AI Audit Smart Contract
AI is also applied in smart contract auditing. For example, 0x0.ai provides an AI smart contract auditor, using machine learning technology to identify potential issues in the code. This helps to improve the security and reliability of contracts.
Limitations and Challenges of AI+Web3 Projects
The Real Obstacles Facing Decentralized Computing Power
Performance and Stability: Decentralized computing power relies on globally distributed nodes, which may experience latency and instability.
Availability: It may experience resource shortages or an inability to meet demand due to supply and demand matching.
Complexity: Users need to understand knowledge such as distributed networks and smart contracts, and the cost of use is relatively high.
Difficult to be used for AI training: Large model training requires extremely high bandwidth and stability, and currently decentralized computing power is difficult to meet these requirements.

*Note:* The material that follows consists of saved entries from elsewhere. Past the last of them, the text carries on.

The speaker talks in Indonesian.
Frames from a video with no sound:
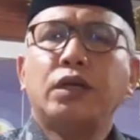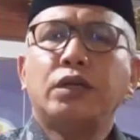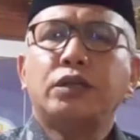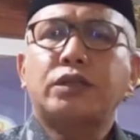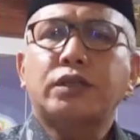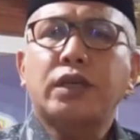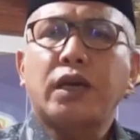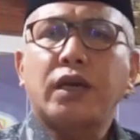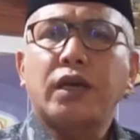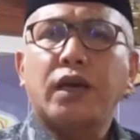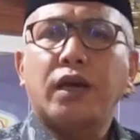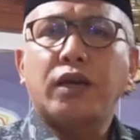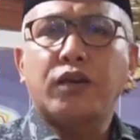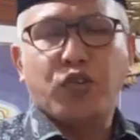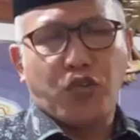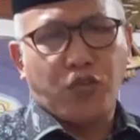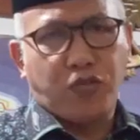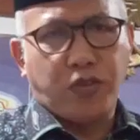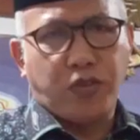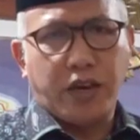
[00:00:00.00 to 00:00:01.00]
Saya
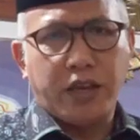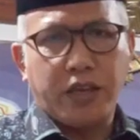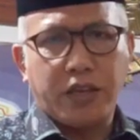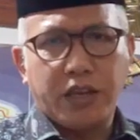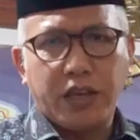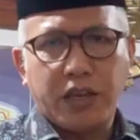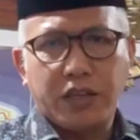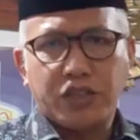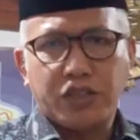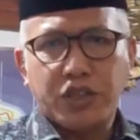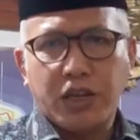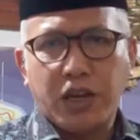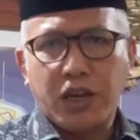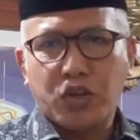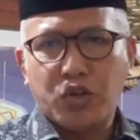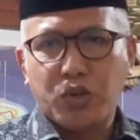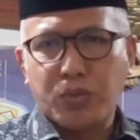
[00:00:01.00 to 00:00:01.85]
Nova Iriansyah,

The combination of AI and Web3 is relatively rough.
Surface Applications: Most projects simply use AI to improve efficiency, lacking deep integration and innovation.
Marketing Orientation: Some projects apply AI only in limited areas and excessively promote the concept of AI.
Token economics becomes a buffer.
Some AI projects struggle to develop in Web2 and instead overlay Web3 narratives and token economics. However, whether token economics truly helps address real needs still requires further validation.
Summary
The fusion of AI and Web3 provides infinite possibilities for technological innovation and economic development. AI can bring smarter application scenarios to Web3, while Web3 offers new development opportunities for AI. Although there are still many challenges at present, through continuous exploration and innovation, it is believed that a smarter, more open, and fair economic and social system can be constructed in the future.